Hella fühlte sich wie in einem Wattebausch gefangen. Alle Bewegung um sie herum erschien ihr so langsam, Geräusche erreichten sie dumpf verzerrt. Ihr war so weh ums Herz. Dass ein Herz so schmerzen konnte! So, als wollte es sie zerreißen! Und es kroch etwas in ihr herauf, was ihr Angst einflößte. Kälte, eine so dichte, eisige Kälte, dass sie sich nicht gegen das einsetzende Zittern wehren konnte.
Ihre Mutter hingegen nahm alles überdeutlich war. Jedes Detail dieser Umgebung, die sie doch seit ihrer Kindheit so gut kannte, schien sich neu in sie einbrennen zu wollen. Jedes dieser Details erschien ihr übergroß und bestrebt, ihr Gedächtnis auszufüllen und es zu beherrschen.

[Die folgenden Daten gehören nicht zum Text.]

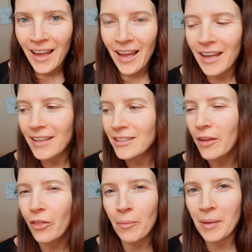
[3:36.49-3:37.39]
And I
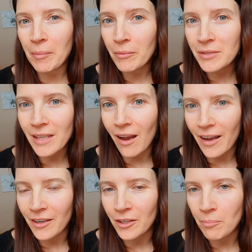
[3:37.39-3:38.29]
thought maybe it was the
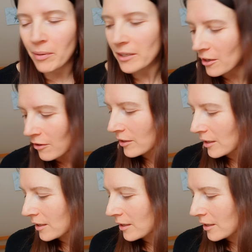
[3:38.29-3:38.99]
iron, but no,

So hatten sie keine Augen und keinen Gruß für die Nachbarn, an deren Häusern sie vorüberschlichen, bis zur großen Straßenkreuzung, wo sie der Durchgangsverkehr eine Weile aufhielt. Dann gingen sie am Friedhof vorbei und an etlichen, in voller Blütenpracht stehenden Bauerngärten, bis sie endlich die Praxis von Frau Dr. Wolf erreichten. Diese, eine schlanke, hochgewachsene Frau mit streng gescheiteltem und zu einem Knoten gebundenen rabenschwarzen Haar, lebte und arbeitete seit mehr als zwanzig Jahren hier und kannte ihre Patienten genau. Da sie diese beiden Frauen, die sie nur äußerst selten aufsuchten, niemals derart aufgelöst erlebt hatte, bat sie sie sofort ins Sprechzimmer.